Key Factors for Serverless Databases
Serverless Database Categories

Key Factors for Serverless Databases

Before we get too far, let's consider the different factors you should consider when evaluating databases for a serverless application.

I've listed five factors that I consider most important for choosing a database in a serverless world. The first factor, centered on your data model needs, applies to serverless and non-serverless applications alike. The remaining four factors are more focused on particular attributes of serverless architectures.

After we review the five factors generally, we'll look at a few classes of databases to see how they rate on the five factors.

Data model needs

The first factor you should consider is the data model needs of your application and how well a database fits those needs.

Amazon has been pushing the notion of purpose-built databases for a bit now. The idea here is that in the past, most applications were forced to use a relational database. Now, there are a variety of database types to choose from, and you should pick the one that fits your application best.

I'll oversimplify a bit, but I see database options as three main classes:

Relational / SQL / normalized: Traditional RDBMS systems that allow for significant query flexibility at the cost of top-end performance. Examples include MySQL, PostgreSQL,
NoSQL / denormalized: More recent database options that optimize for read-time queries at the expense of denormalized data sets. Lots of variety here but include MongoDB, Cassandra, and DynamoDB.
Hyper-specific use cases: Databases that are specialized for a specific purpose. This may include Elasticsearch for full-text search, Neo4J for modeling graphs, or Redis for in-memory operations.

I don't see this grouping a lot, but I think it's a fruitful way to think about it.

For some very specialized use cases, your choice is basically made for you. This is for anything in the third bucket -- you need graph traversal queries or full-text search and thus need to use a database specifically suited for that access pattern.

Most applications can model their data in either of the first two buckets and the choice is more about flexibility vs. performance. If your data access patterns may change and you need the flexiblity, then go with a relational database. If you need hyper-scale and high performance, then go with a NoSQL database.

Connection model

The second factor to consider is the connection model of the database.

This factor is a bit different than traditional, non-serverless applications. Most databases were built for a pre-serverless world. In this world, database clients were long-running applications on servers. Most databases want you to set up a persistent TCP connection to the database server and reuse this connection across multiple requests.

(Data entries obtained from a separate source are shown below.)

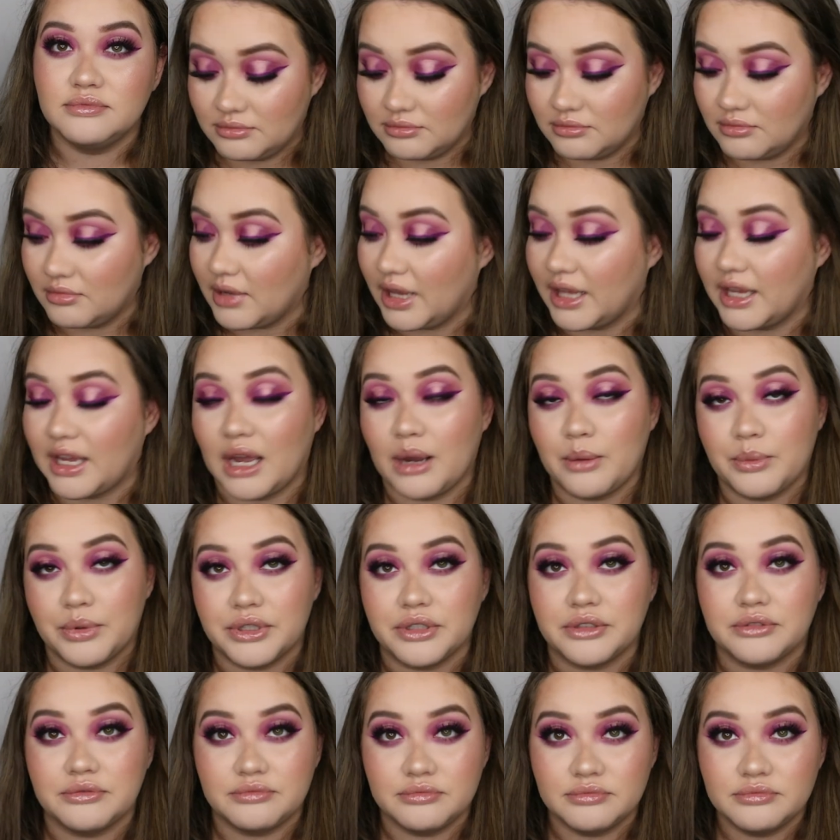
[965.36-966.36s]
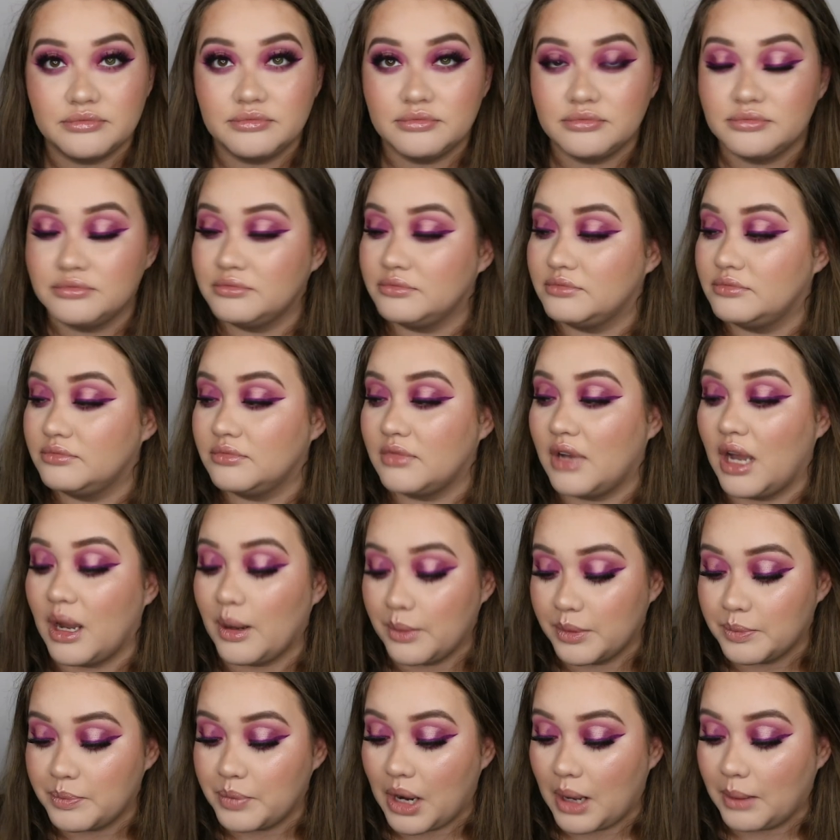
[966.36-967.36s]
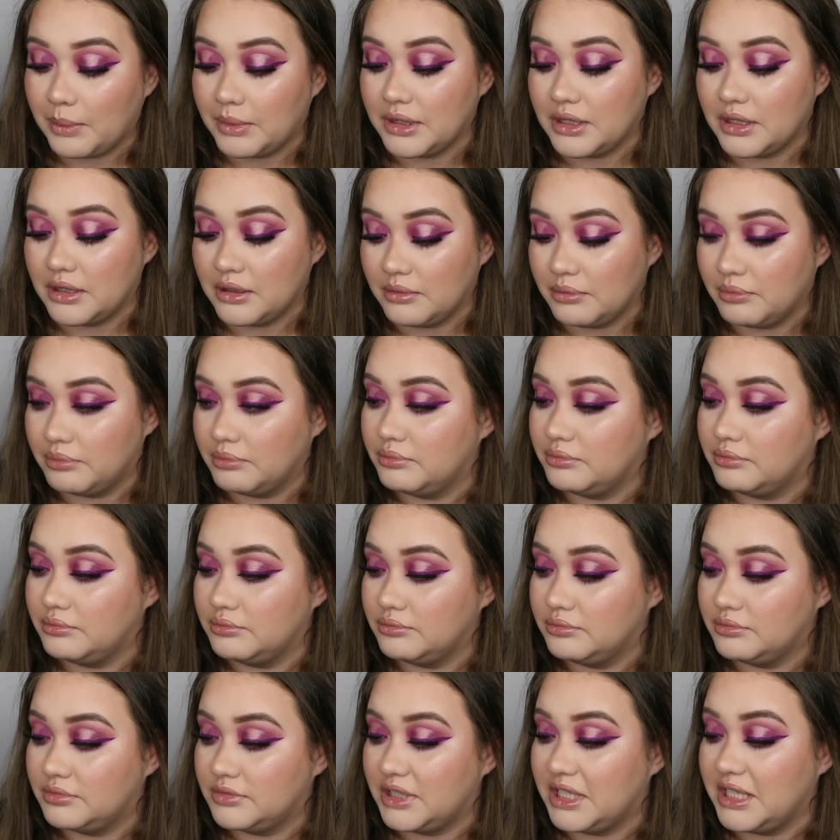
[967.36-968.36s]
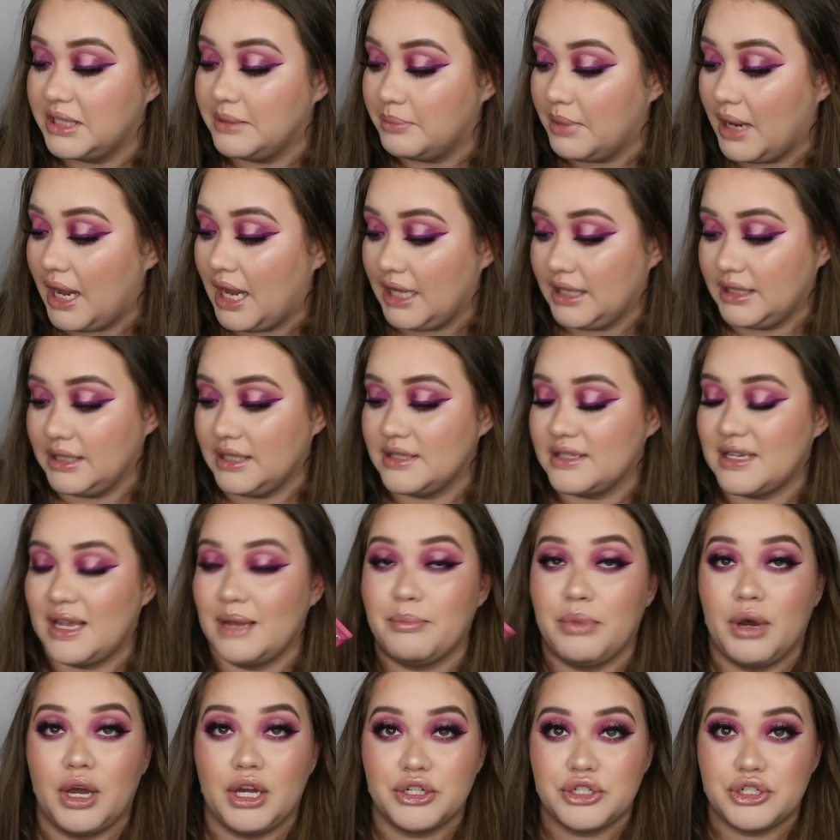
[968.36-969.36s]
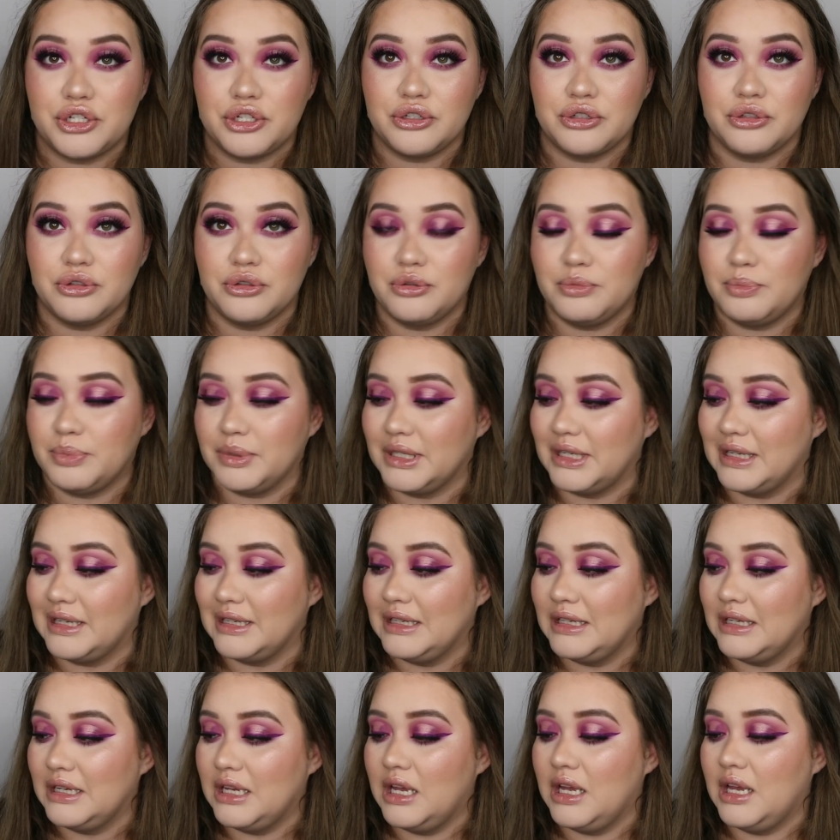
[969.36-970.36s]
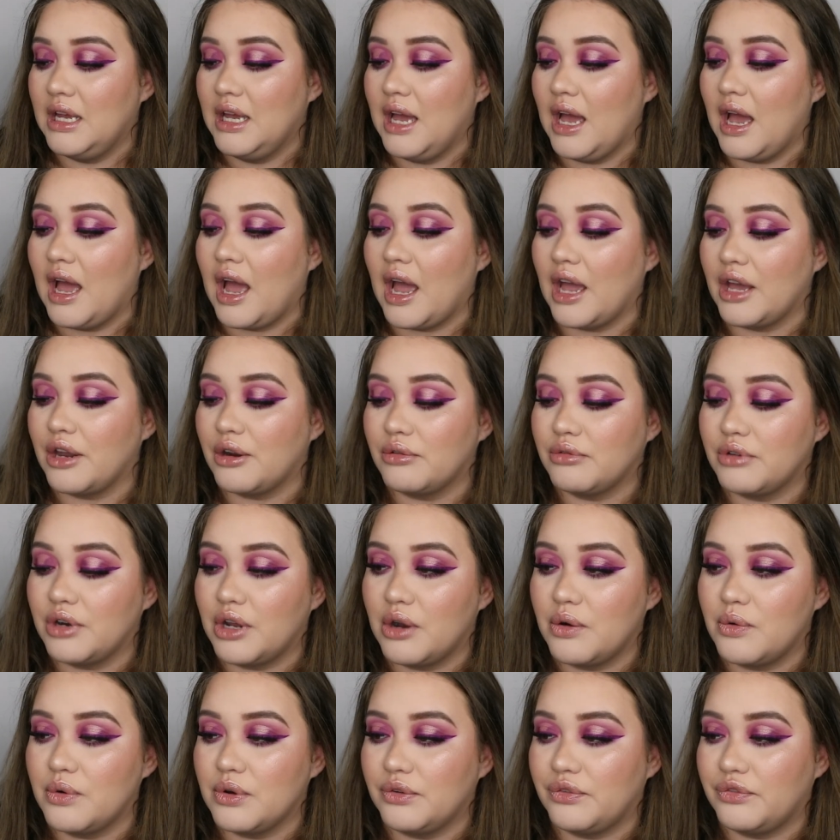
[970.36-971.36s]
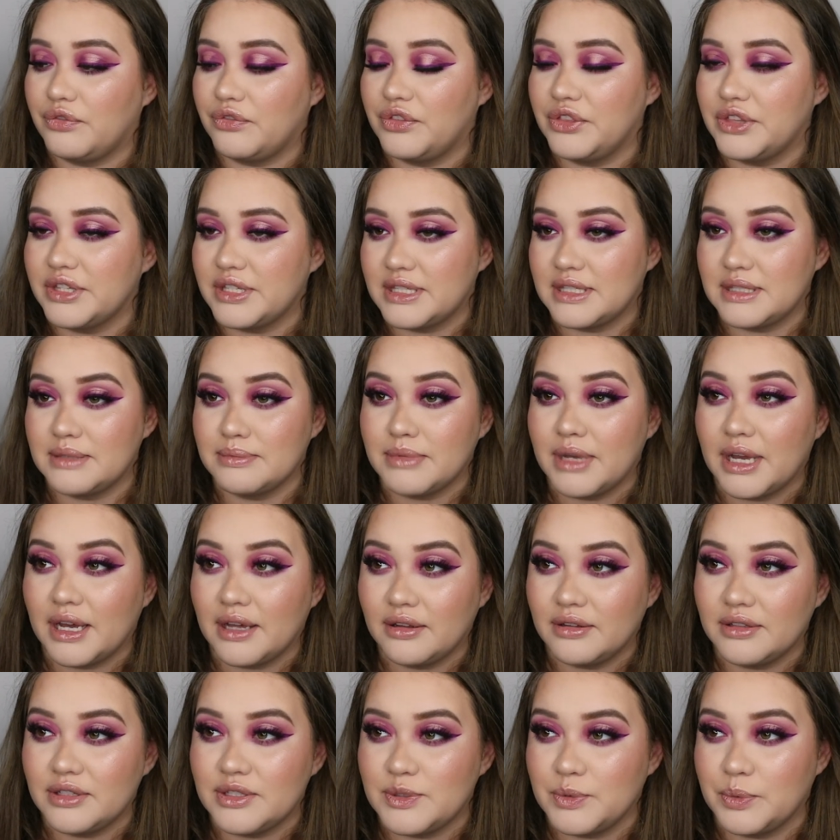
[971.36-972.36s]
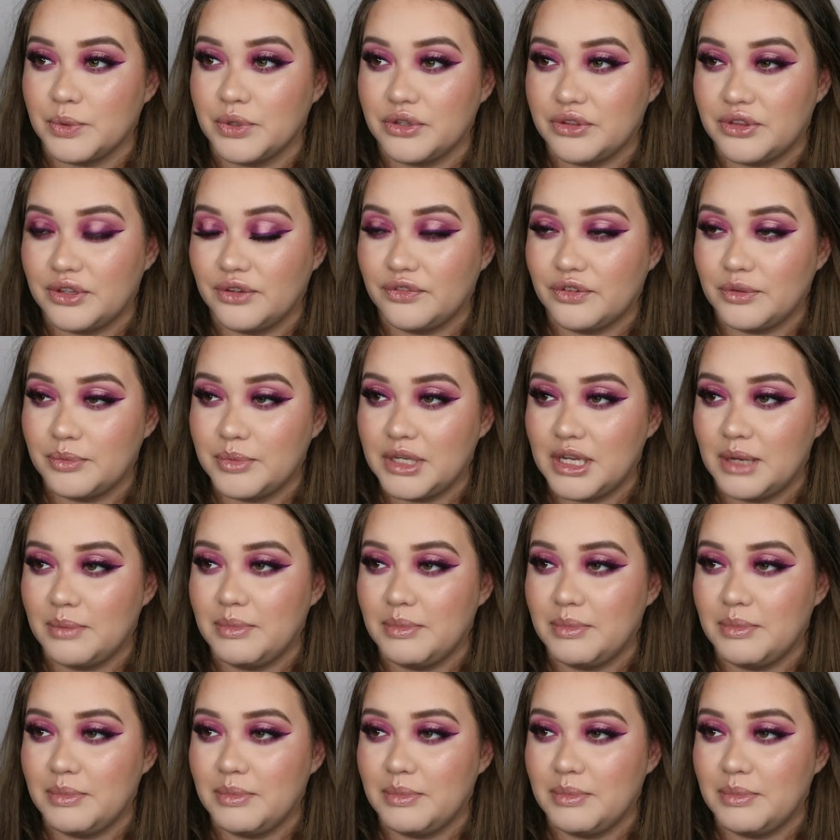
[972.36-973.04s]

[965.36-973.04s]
Like, I would probably keep buying this. I bought two, but I don't know if the smell is worth it for me.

There are some downsides to this persistent connection. First, setting up and tearing down the connection takes time. When you're using a long-running application, this doesn't matter as much. You can pay that upfront cost once and then get the benefits of a persistent connection across all of your subsequent requests.

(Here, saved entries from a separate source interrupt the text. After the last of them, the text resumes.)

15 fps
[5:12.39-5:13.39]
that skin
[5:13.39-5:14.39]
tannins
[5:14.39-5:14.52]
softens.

A second issue with the persistent connection is that each connection uses up resources on the client. Having too many open connections can hurt your database performance. Again, in the old world this was acceptable. You generally had a small, static number of application instances that were connecting to your database.

In the serverless world, this has been turned upside down. We're in a world of hyper-ephemeral compute, where your compute instance can be created, used, and destroyed within moments. This makes it inefficient to create a persistent database connection with every request, as you're paying the connection cost for something that may not be used again.

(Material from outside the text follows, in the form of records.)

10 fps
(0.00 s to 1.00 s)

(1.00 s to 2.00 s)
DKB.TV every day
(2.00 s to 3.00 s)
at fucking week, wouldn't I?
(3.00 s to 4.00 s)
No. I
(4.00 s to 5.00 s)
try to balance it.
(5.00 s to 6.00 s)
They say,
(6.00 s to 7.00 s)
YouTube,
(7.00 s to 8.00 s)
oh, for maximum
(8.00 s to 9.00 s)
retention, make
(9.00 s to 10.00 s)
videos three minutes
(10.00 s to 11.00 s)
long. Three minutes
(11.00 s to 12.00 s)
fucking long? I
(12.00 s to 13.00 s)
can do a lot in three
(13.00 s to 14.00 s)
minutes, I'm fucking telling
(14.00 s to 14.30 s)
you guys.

Further, the autoscaling attributes of serverless compute means that your application can scale up to thousands of compute instances within seconds. With certain databases, this can be a problem as you quickly reach the database connection limits.

There are ways of working around these issues, but there are serious downsides. A more serverless-friendly connection model is a better option when available.

Infrastructure-as-code

A third factor to consider is how well your database can be managed via infrastructure-as-code.

Infrastructure as code is becoming more and more of a best practice for applications. With infrastructure-as-code, you have fully defined your infrastructure in a way that it can be updated in a consistent, repeatable way.

These practices are particularly useful in serverless applications where your application and infrastructure are so intertwined. A serverless application contains not just compute but queues, streams, blob storage, and event triggers to wire them all together. If you're not using infrastructure as code in a serverless application, you're going to end up with a confusing, unmanageable mess.

Fully managed

The fourth factor to consider with a serverless database is whether you can use it as a fully-managed service.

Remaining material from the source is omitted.